# Network analysis with NetworkX¶

This lab provides an introduction to the study of social networks. Network data and network analysis focus on the relationships between entities, including individuals, organisations, countries, and other entities. In the course so far, the data we have studied were from different sources, including digital, administrative, and survey sources, but with one common feature — these were tabular data. Tabular data is structured into rows, each representing a distinct observation (e.g., individuals, counties) and columns representing observations’ attributes.
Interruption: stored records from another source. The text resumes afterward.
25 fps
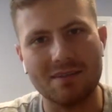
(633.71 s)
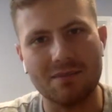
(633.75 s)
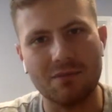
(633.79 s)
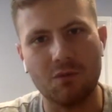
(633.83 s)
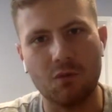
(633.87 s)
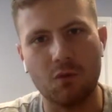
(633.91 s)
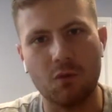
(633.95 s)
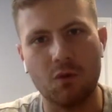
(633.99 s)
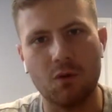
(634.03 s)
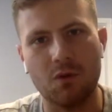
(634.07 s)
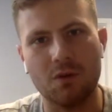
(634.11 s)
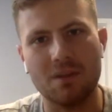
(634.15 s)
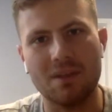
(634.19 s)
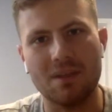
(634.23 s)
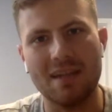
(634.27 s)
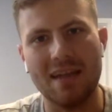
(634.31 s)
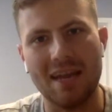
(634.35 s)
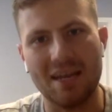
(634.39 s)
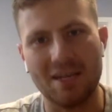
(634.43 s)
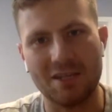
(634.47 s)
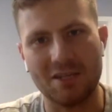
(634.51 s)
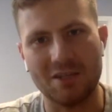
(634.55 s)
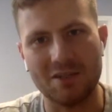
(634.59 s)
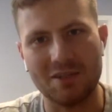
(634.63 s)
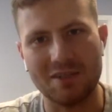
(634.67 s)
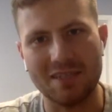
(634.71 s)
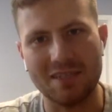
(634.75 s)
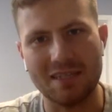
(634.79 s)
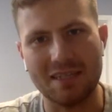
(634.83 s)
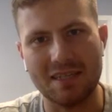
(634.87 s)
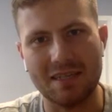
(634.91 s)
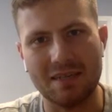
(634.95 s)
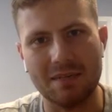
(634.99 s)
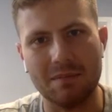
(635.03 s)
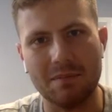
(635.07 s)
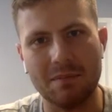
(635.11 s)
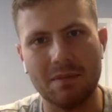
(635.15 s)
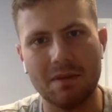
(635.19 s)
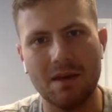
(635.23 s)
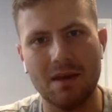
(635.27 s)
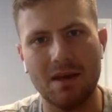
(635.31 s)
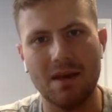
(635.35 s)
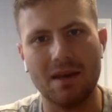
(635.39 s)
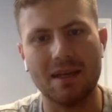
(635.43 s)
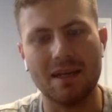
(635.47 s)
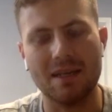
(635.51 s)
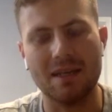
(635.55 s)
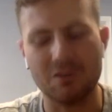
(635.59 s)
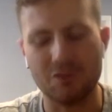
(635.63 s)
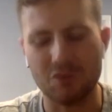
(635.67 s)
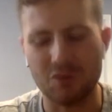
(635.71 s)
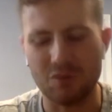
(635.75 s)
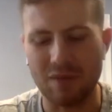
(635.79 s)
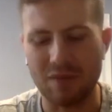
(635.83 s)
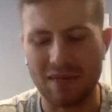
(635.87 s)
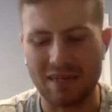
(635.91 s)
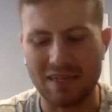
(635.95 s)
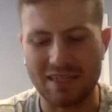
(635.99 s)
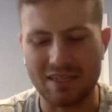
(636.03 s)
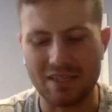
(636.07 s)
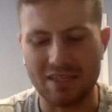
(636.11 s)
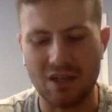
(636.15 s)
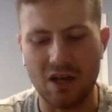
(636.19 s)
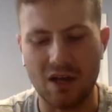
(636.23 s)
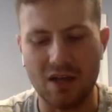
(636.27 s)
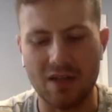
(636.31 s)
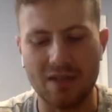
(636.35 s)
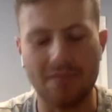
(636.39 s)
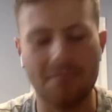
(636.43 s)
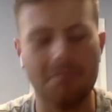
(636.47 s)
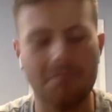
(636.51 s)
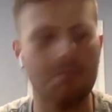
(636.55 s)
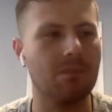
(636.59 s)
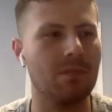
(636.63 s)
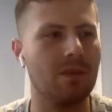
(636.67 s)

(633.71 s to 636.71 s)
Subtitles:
for the national team against Uzbekistan.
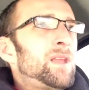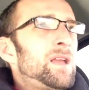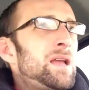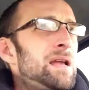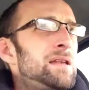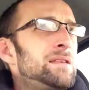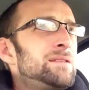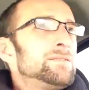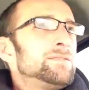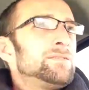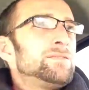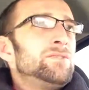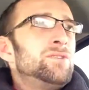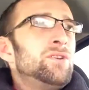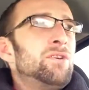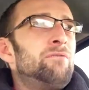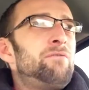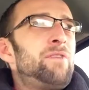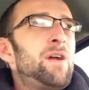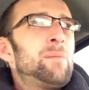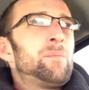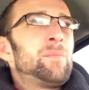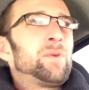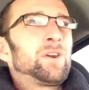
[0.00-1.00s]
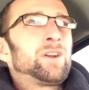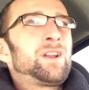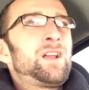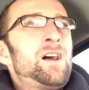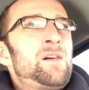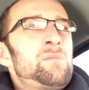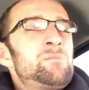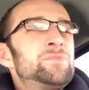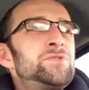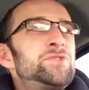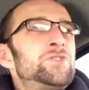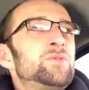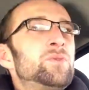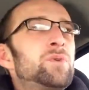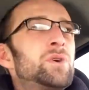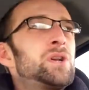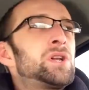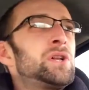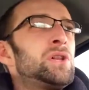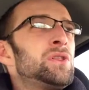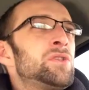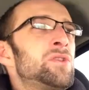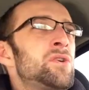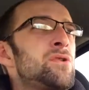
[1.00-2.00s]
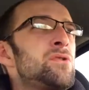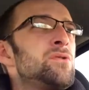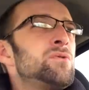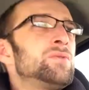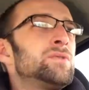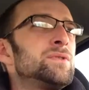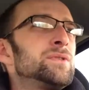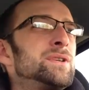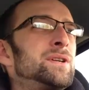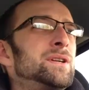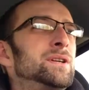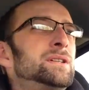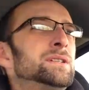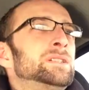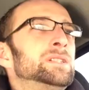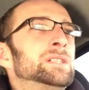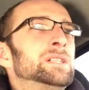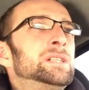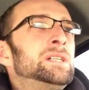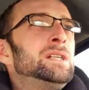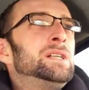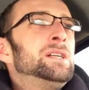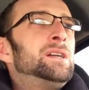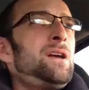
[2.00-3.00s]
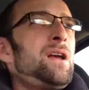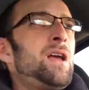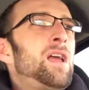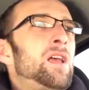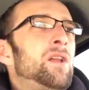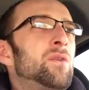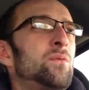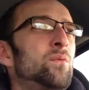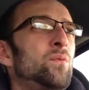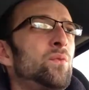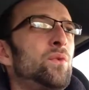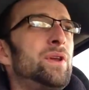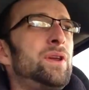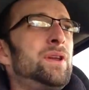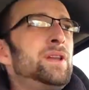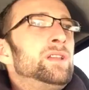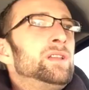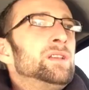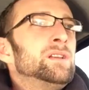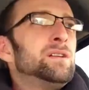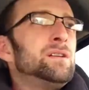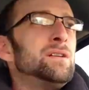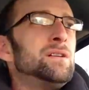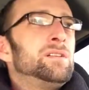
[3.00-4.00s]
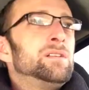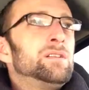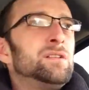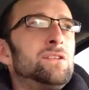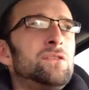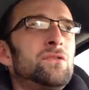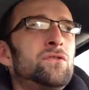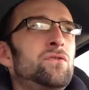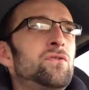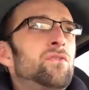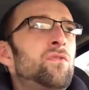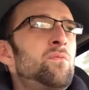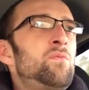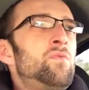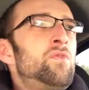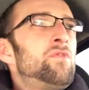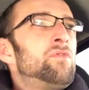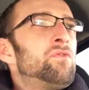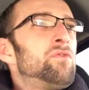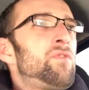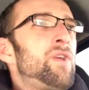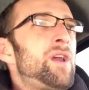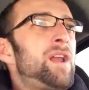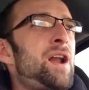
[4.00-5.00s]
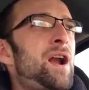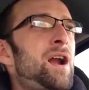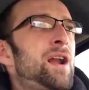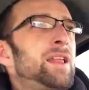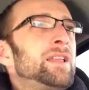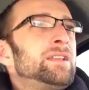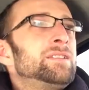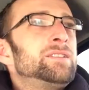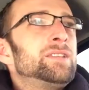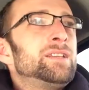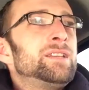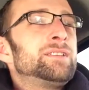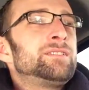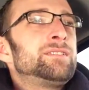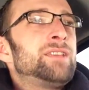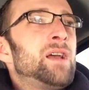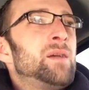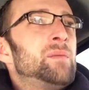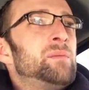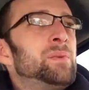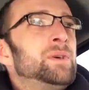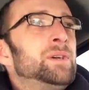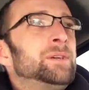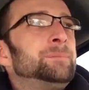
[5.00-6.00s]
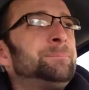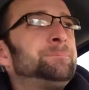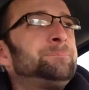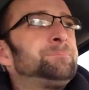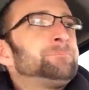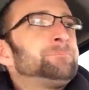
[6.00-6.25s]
as November comes to a close and we move right on into December.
By contrast, in network data we are not primarily interested in the attributes of distinct observations but in the relationships between those observations.

A network is a set of nodes (also called vertices) and a set of edges (also called links) between them. In networks, nodes represent individuals (or other entities, including countries, organisations, and Web pages) and links represent various social ties, including friendship, kinship, acquaintanceship, or hyperlinks.
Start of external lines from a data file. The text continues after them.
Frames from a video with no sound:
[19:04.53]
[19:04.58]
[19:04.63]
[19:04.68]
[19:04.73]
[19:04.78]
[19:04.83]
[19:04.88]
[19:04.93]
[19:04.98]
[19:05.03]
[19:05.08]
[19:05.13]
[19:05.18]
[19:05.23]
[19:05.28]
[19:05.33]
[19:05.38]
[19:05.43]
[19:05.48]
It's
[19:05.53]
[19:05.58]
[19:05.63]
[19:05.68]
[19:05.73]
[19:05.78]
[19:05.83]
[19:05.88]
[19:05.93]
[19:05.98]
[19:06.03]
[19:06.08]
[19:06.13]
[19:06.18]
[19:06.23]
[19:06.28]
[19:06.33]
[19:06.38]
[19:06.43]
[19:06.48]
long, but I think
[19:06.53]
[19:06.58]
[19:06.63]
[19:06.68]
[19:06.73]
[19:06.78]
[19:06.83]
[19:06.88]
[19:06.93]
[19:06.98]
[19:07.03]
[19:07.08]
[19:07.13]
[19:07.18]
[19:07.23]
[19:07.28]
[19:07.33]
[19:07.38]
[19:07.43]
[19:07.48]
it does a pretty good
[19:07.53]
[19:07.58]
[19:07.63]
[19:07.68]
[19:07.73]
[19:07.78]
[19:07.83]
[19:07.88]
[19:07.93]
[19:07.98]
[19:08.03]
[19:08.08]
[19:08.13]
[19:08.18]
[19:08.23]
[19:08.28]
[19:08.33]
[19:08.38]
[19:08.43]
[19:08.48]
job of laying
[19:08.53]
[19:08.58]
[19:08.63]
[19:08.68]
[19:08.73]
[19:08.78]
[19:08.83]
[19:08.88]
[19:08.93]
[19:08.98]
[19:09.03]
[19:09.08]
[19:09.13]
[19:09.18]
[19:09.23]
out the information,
Network analysis studies the patterns of relationships that emerge from the interaction of individuals or other entities. Such patterns are often described as network structure. Network structure can be characterised at different scales:

• meso-scale (e.g., network communities)

• macro-scale (e.g., network diameter)

Different metrics and methods have been developed to measure properties of network structure at the local, meso, and macro scales. For example, community detection methods have been developed to study meso-scale network structure.

The rationale of network analysis is that the position of a node in a network affects relevant social outcomes, for example node importance and performance in a social system. An overview of network analysis can be found in Wasserman and Faust (1994) and Newman (2018).

In this lab, we will first create and study a small toy network in order to build an intuition about basic network concepts and diagnostics. We will then study a social network of characters in the movie Star Wars Episode IV: A New Hope.

## Learning resources¶

Stephen Borgatti, Ajay Mehra, Daniel Brass, Giuseppe Labianca. 2009. Network Analysis in the Social Sciences. Science.

Petter Holme, Mason A. Porter, Hiroki Sayama. Who Is the Most Important Character in Frozen? What Networks Can Tell Us About the World. Frontiers for Young Minds.

Mark Newman. 1. The Connected World and 2. What Networks Can Tell Us About the World. Santa Fe Institute.

Rob Chew’s and Peter Baumgartner Connected: A Social Network Analysis Tutorial with NetworkX. PyData 2016. Authors’ Jupyter notebooks are available on GitHub.

Menczer, F., Fortunato, S., Davis, C. 2020. A First Course in Network Science. Cambridge University Press. Authors’ Jupyter notebooks are available on GitHub.

Edward L. Platt. 2020. Network Science with Python and NetworkX Quick Start Guide: Explore and visualize network data effectively. Packt Publishing. Author’s Jupyter notebooks are available on GitHub.

Santo Fortunato and Darko Hric. 2016. Community detection in networks: A user guide.. Physics Reports. An open access version of the article is available on the arXiv.

Mason A. Porter, Jukka-Pekka Onnela, Peter J. Mucha. 2009. Communities in Networks. Notices of the AMS.

Valentin Danchev and Mason A. Porter. 2018. Neither global nor local: Heterogeneous connectivity in spatial network structures of world migration. Social Networks.

## Networks and COVID-19¶

Mapping the Social Network of Coronavirus. New York Times.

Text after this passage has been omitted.